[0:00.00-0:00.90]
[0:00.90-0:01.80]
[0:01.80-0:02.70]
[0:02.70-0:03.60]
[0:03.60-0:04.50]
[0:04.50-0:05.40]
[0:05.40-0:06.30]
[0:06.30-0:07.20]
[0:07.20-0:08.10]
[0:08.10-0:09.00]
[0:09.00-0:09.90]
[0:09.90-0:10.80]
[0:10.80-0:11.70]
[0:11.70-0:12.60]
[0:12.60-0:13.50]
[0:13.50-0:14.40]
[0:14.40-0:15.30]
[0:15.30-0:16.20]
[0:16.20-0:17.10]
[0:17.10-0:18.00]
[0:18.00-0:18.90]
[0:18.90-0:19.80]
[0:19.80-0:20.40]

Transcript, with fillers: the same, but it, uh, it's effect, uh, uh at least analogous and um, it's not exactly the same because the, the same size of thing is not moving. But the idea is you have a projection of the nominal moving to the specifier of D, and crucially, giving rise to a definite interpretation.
■ ■ ■ ■
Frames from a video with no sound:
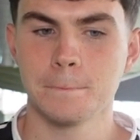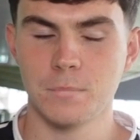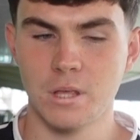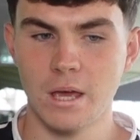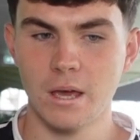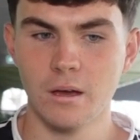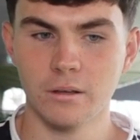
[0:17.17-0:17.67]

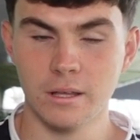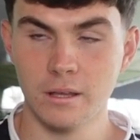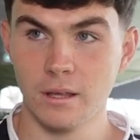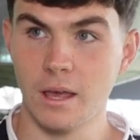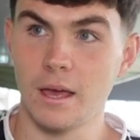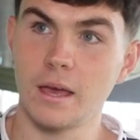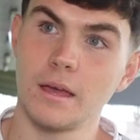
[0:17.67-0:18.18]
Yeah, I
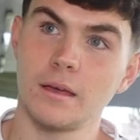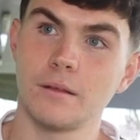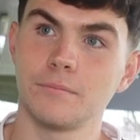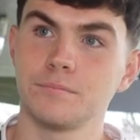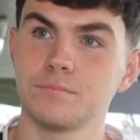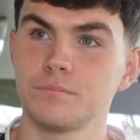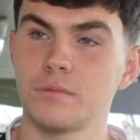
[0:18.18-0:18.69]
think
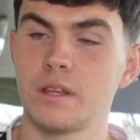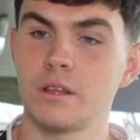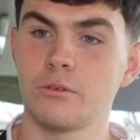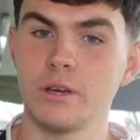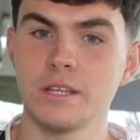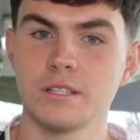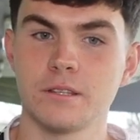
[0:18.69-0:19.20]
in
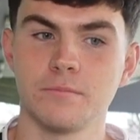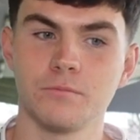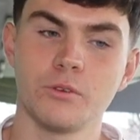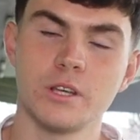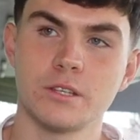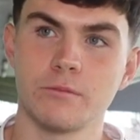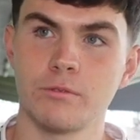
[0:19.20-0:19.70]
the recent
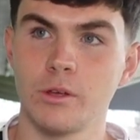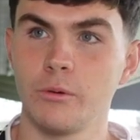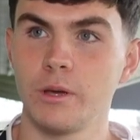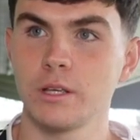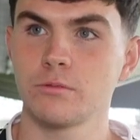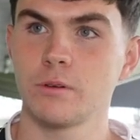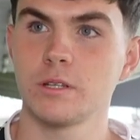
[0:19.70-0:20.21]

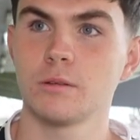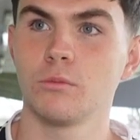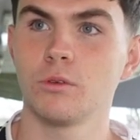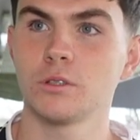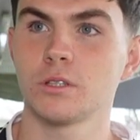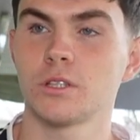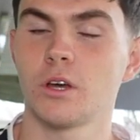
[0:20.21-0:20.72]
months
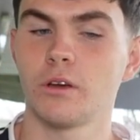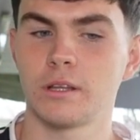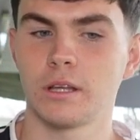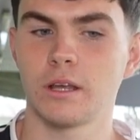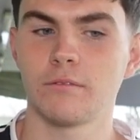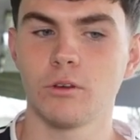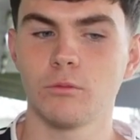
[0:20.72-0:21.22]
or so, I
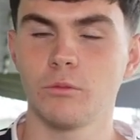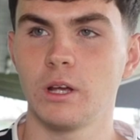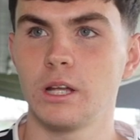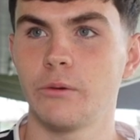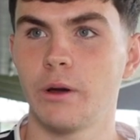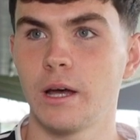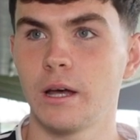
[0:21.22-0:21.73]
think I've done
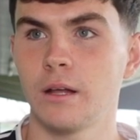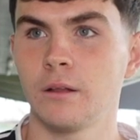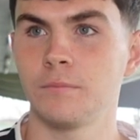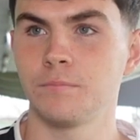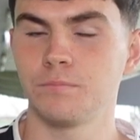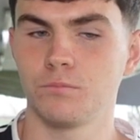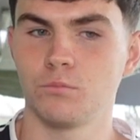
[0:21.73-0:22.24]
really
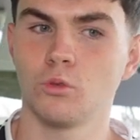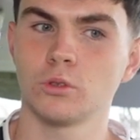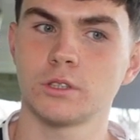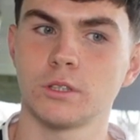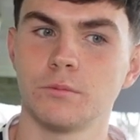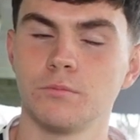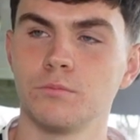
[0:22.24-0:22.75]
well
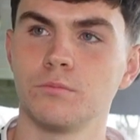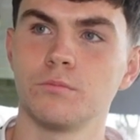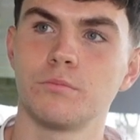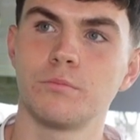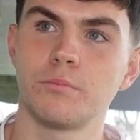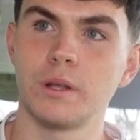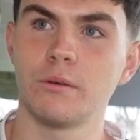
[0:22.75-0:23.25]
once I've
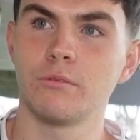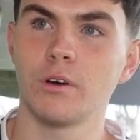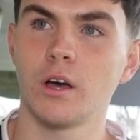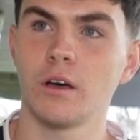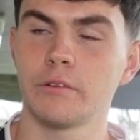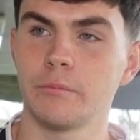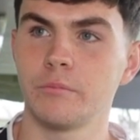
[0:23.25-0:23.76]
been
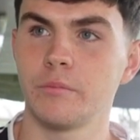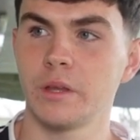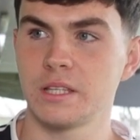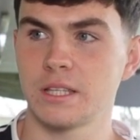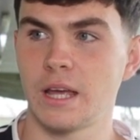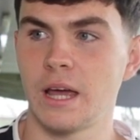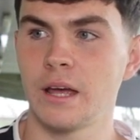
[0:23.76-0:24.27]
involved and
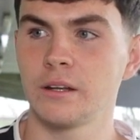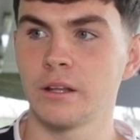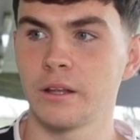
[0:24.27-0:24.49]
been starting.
■ ■ ■ ■
In the entries above, find the line holding "[0:10.80-0:11.70]" and the line holding "Transcript, with fillers: the"; print both of them and every line between, exactly, and nothing else.

[0:10.80-0:11.70]
[0:11.70-0:12.60]
[0:12.60-0:13.50]
[0:13.50-0:14.40]
[0:14.40-0:15.30]
[0:15.30-0:16.20]
[0:16.20-0:17.10]
[0:17.10-0:18.00]
[0:18.00-0:18.90]
[0:18.90-0:19.80]
[0:19.80-0:20.40]

Transcript, with fillers: the same, but it, uh, it's effect, uh, uh at least analogous and um, it's not exactly the same because the, the same size of thing is not moving. But the idea is you have a projection of the nominal moving to the specifier of D, and crucially, giving rise to a definite interpretation.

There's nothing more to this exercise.